As many have mentioned using your annual lump sum payments and increasing your payment amount are good ways to go. If you are short of money one year you are not committed to making that extra lump sum payment. If your renewal is coming up before your wife stops working I would go for the longest term and try to have it cover the time she is off. You will know what your payments are when your wife is off and not have to worry about suddenly facing higher payments on renewal.


----------



## Just a Guy (Mar 27, 2012)

Most people rarely save extra money, it's easier to add an extra payment, or increase the monthly amount as people can usually make that adjustment.


----------



## Siwash (Sep 1, 2013)

My lender (MCAP) infomred me that if I want to change to ABW and increase the payments, I have to pay an $82 fee. If I just keep it at monthly payments (as is) and increase the monthly amount, (amount doesn't matter as long as it doesn't exceed 20% of mort), then there is no fee... I'd rather pay the fee even though I m not happy about that... Obviosly with 50 months to go before the mortgage term ends, ABW will pay it down faster (100 payments X $200 = 20,000 v 50 payments X 200 = 10,000). They try to encourage you to go with the latter scenario so that they can maximize their investment. The kicker is that pif I want to change again in the future if I choose the ABW, I have to pay that fee again. But, I don't foresee any change b/c our employment won't be changing (we are teachers), and even if the Mrs. goes back on mat leave, we can still handle $200-$300 extra per month.. I agree with Just a Guy; rarely do people have an extra $5000 kicking around... there's always something to do around the house that eats that... I think with mortgages, just like with investing, you have to contribute monthly so that you don't "see or feel" the withdrawal... 

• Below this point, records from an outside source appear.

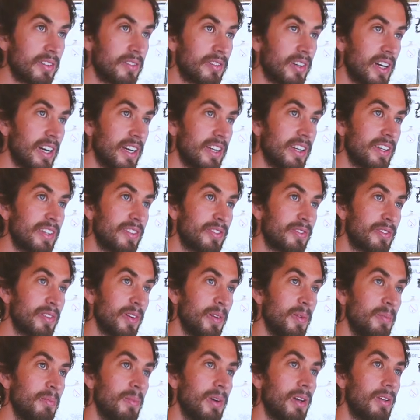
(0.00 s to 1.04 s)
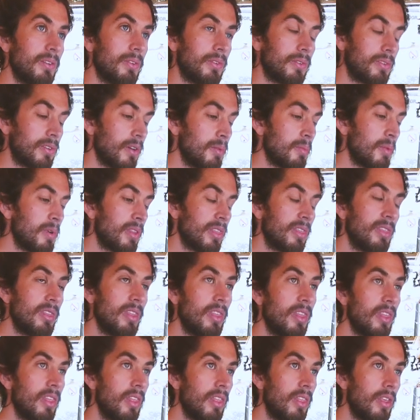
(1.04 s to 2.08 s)
advice from someone
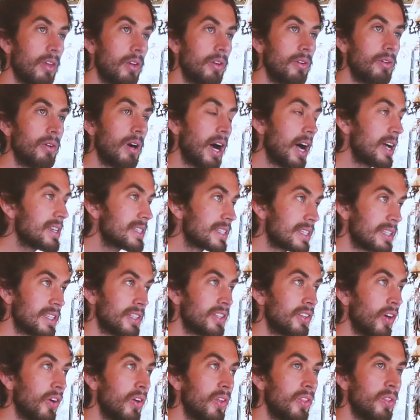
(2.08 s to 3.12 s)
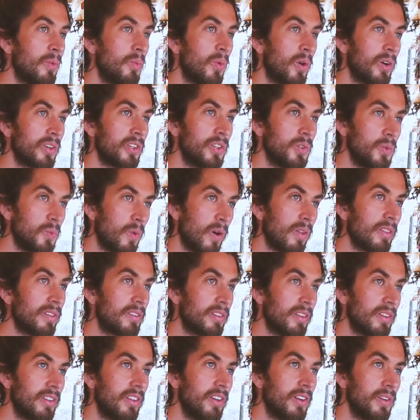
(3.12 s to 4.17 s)
who hasn't done what you
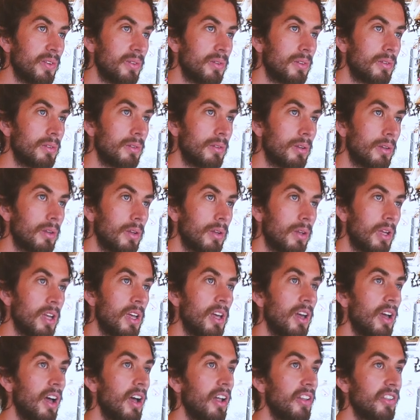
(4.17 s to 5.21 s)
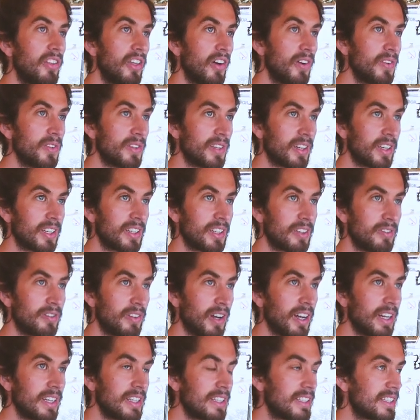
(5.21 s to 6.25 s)
want to do. Don't take
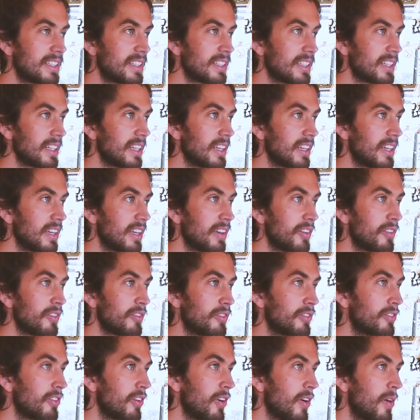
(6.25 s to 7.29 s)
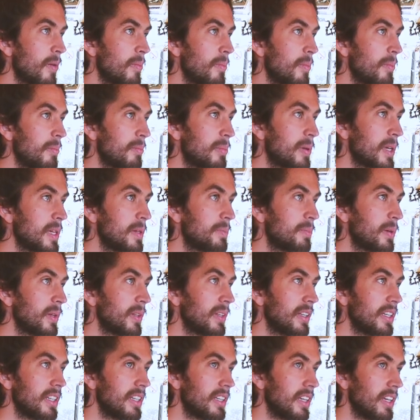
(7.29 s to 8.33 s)
advice from
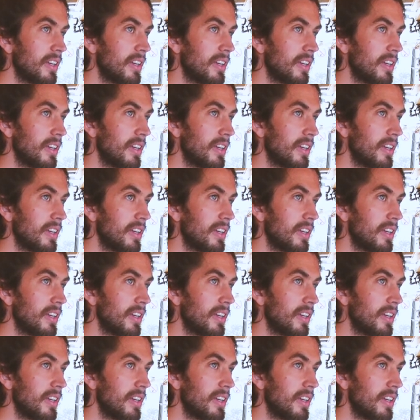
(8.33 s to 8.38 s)
people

Thanks folks... we appreciate your input.


----------



## Gimme the Green (Feb 4, 2014)

We originally took out a 25 year mortgage with ING direct. I wasn't as savy money wise back then but we have done OK. We were going 5 year fixed from the start and ING had some deal where you could adjust the rate down with no cost if you signed on for another 5 years. We did that a couple times as well as taking advantage of their liberal payment options. We always went bi-weekly and early on we would increase our bi weekly payments every year. Thinking back on it I could have done better but even with the simple adjustments described we will be mortgage free after 12 years. Can't wait!


----------



## nobleea (Oct 11, 2013)

CPA Candidate said:


> Accelerated biweekly reduces the length of a 25yr mortgage by 2-3 years. That's a pretty good result from a difference you hardly feel.


I'm not talking accelerated. I'm talking paying once a month, twice a month or four times a month.

We used the 20% increase in payments allowed every year, plus every single dollar that came available went on as a lump sum. I would make prepayments often, sometimes 10 times a month even if for only a few hundred dollars. The lowest lump sum payment was $121 and the highest was $4606.


----------



## My Own Advisor (Sep 24, 2012)

If the OP (Siwash) is already getting a great rate on the mortgage, and the amortization period and mortgage term is finalized, then I would focus on the following from my list (which includes for existing mortgage holders like myself):

Increase your mortgage payments and/or increase the lump sum payments on your mortgage.

I'm trying to eat my own cooking this year by doubling up mortgage payments throughout 2016. 
http://www.myownadvisor.ca/2016-financial-goals/


----------



## Siwash (Sep 1, 2013)

Is charging a fee to switch the schedule common practice? I thought I could do that w/o penalty... It's about $80 but it is applied any time I do change the sched. Now of I keep it to a monthly schedule and just increase the payments, then I won't pay the 80. But I figure that the accelerated bi-weekly will pay for itself...


----------



## My Own Advisor (Sep 24, 2012)

It depends on the fine print Siwash. Discount lenders may charge this, it's one way they recoup money from discounted rates.

Bi-weekly or weekly is still a good way to pay down large debt of any kind.


----------